Searassic

Security & Bug Bounty

How to report vulnerabilities in Searassic services in a safe, respectful and responsible way.

We care about the security and stability of Searassic – both for the project itself and for the players who will eventually join the world. If you have found a vulnerability in any of our services, we appreciate responsible disclosure and want to make it as easy as possible to report it.

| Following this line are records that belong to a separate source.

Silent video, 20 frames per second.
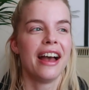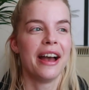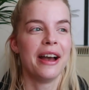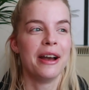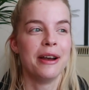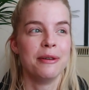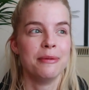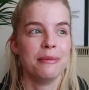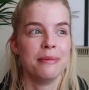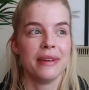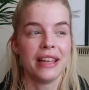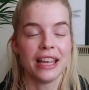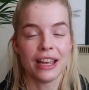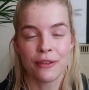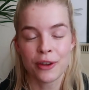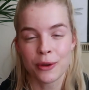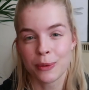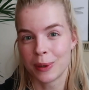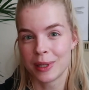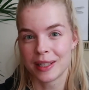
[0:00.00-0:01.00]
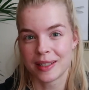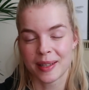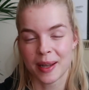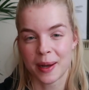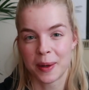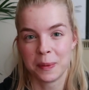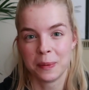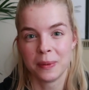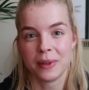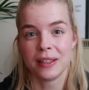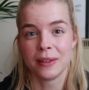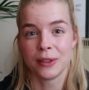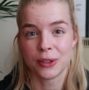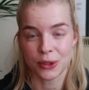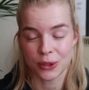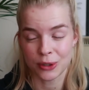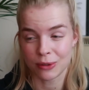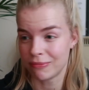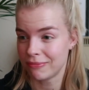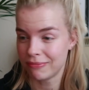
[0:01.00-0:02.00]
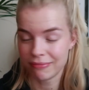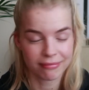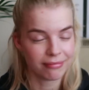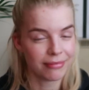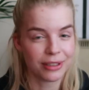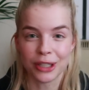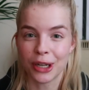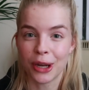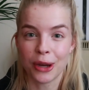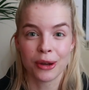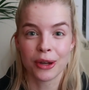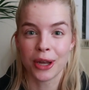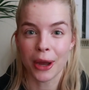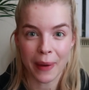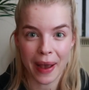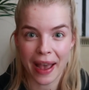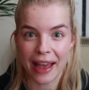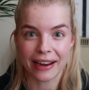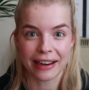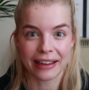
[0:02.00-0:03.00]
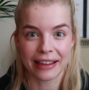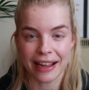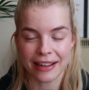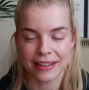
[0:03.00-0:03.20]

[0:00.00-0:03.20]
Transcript: um, if you want some, you know, go ahead and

This page describes our security reporting guidelines and our informal bug bounty program. Even though we are still in active development, we treat security reports seriously and aim to respond in a timely and respectful way.

Scope

In scope are vulnerabilities that impact the integrity, confidentiality or availability of Searassic-related services, for example:

  • our public websites and web applications (searassic.net and subdomains),
  • our backend APIs and services connected to the Minecraft infrastructure,
  • authentication, session management and account-related logic,
  • data handling and storage for player- or staff-related information.

Out of scope

The following are considered out of scope for our bug bounty program and should not be tested:

  • Denial-of-service attacks (DoS, DDoS) or stress testing of infrastructure,
  • social engineering against team members or partners,
  • physical security attacks,
  • spam, phishing or abuse of third-party platforms (Discord, etc.),
  • use of leaked or reused credentials from external breaches,
  • purely theoretical issues without realistic impact,
  • testing that causes data loss or impacts other users in a harmful way.

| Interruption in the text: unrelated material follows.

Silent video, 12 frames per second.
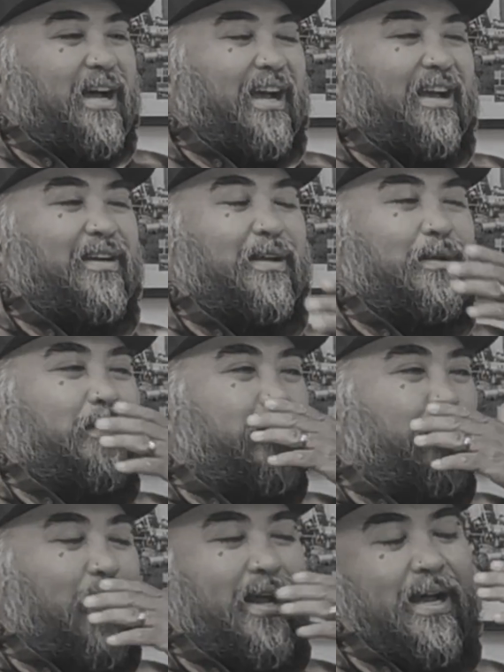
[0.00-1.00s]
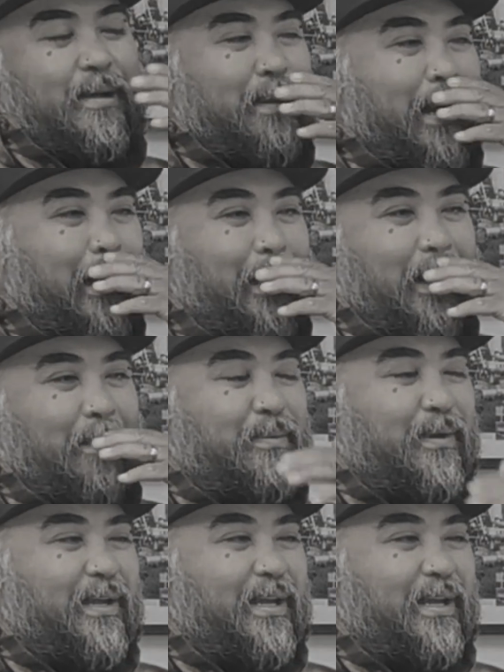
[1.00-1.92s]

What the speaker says: I got sweat on my upper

Responsible testing guidelines

If you test our systems, we kindly ask you to:

  • only test against services you are authorized to access,
  • avoid accessing, modifying or deleting data that does not belong to you,
  • avoid any action that could degrade the service for other users,
  • use test accounts whenever possible, instead of real player accounts,
  • keep details of the vulnerability private until it has been addressed.

As long as you act in good faith, stay within these boundaries and do not abuse or publicly exploit vulnerabilities, we will treat your report as a responsible disclosure.

How to report a vulnerability

To report a potential vulnerability, please send us an email with as much detail as you can reasonably provide:

  • a short summary of the issue and potential impact,
  • where you found it (URL, endpoint, component, environment),
  • clear steps to reproduce the vulnerability,
  • any proof-of-concept or screenshots that help us understand the issue,
  • your contact information so we can reach back to you.

Please send your report to:
security@searassic.net

What you can expect from us

When you submit a security report, we aim to:

  • acknowledge your report within a reasonable timeframe,
  • review and verify the issue,
  • prioritize a fix based on severity and impact,
  • keep you updated on the general status (received, confirmed, fixed).

At this stage of the project, we cannot promise guaranteed monetary rewards. However, we value serious research and may offer recognition such as:

  • thank you credits on a future security acknowledgements page,
  • optional early access consideration where appropriate,
  • direct communication about fixes and related improvements.

Safe harbor

As long as you follow these guidelines, avoid exploiting issues beyond what is necessary to prove impact, and report vulnerabilities directly to us, we will treat your actions as good-faith security research.

We do not consider good-faith research that follows these rules as an attack on our services. If you are unsure whether something is allowed, you can always ask us before you continue testing.